• [Assignment]: Everything from the line that holds "[6.00-7.00s]" through the end of the records below is to be transcribed exactly, except the pictures.

• [Exercise input]:
----------

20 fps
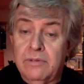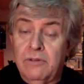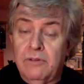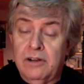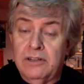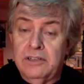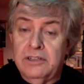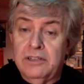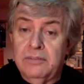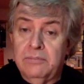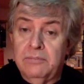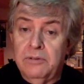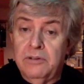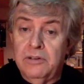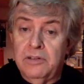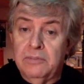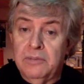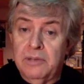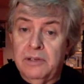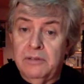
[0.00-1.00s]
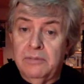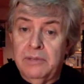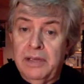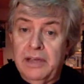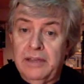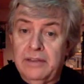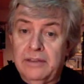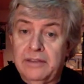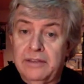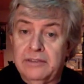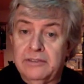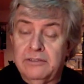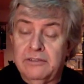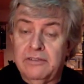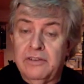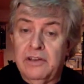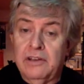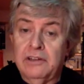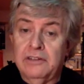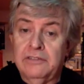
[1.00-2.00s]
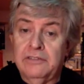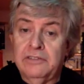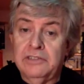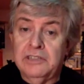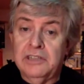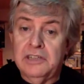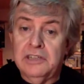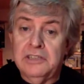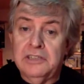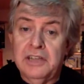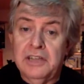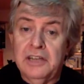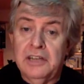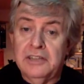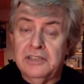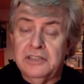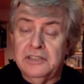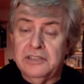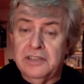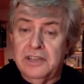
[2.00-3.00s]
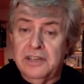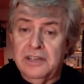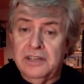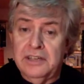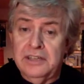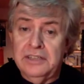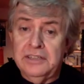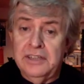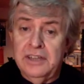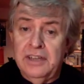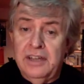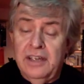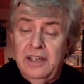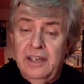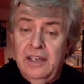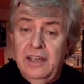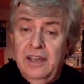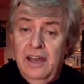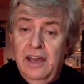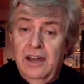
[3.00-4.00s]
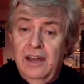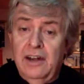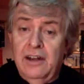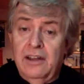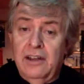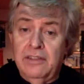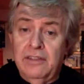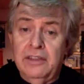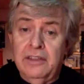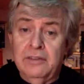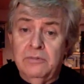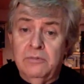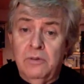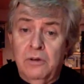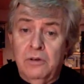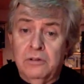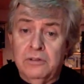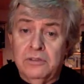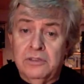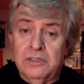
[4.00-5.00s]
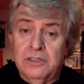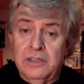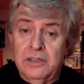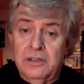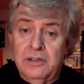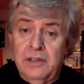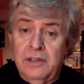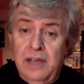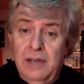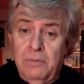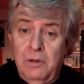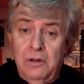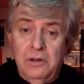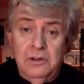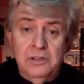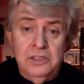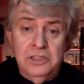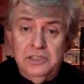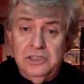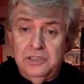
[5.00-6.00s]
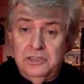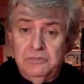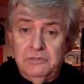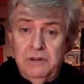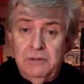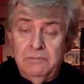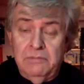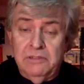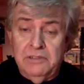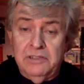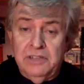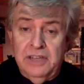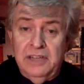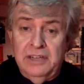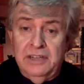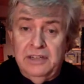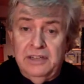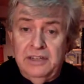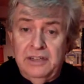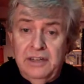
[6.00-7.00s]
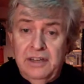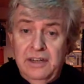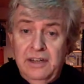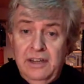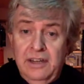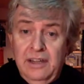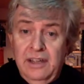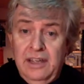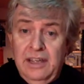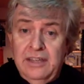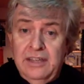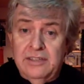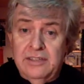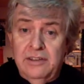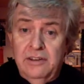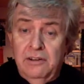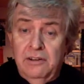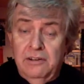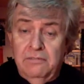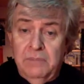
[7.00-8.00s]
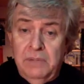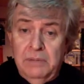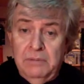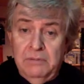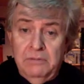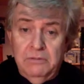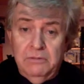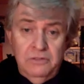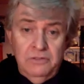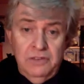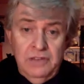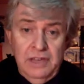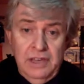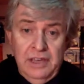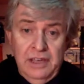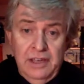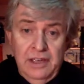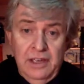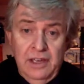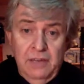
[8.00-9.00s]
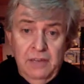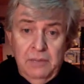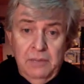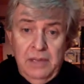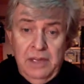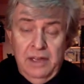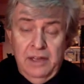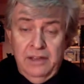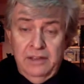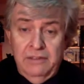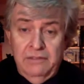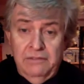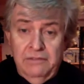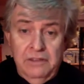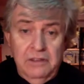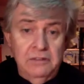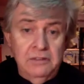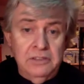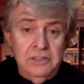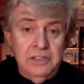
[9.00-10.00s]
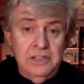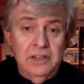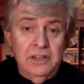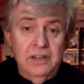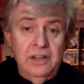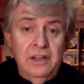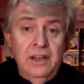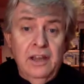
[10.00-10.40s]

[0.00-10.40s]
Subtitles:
writing a book at the moment about this sort of artificial intelligence age. And I think that what our politicians represent is a lot of people's fear about the future.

----------

• [Result below]:
[6.00-7.00s]
[7.00-8.00s]
[8.00-9.00s]
[9.00-10.00s]
[10.00-10.40s]

[0.00-10.40s]
Subtitles:
writing a book at the moment about this sort of artificial intelligence age. And I think that what our politicians represent is a lot of people's fear about the future.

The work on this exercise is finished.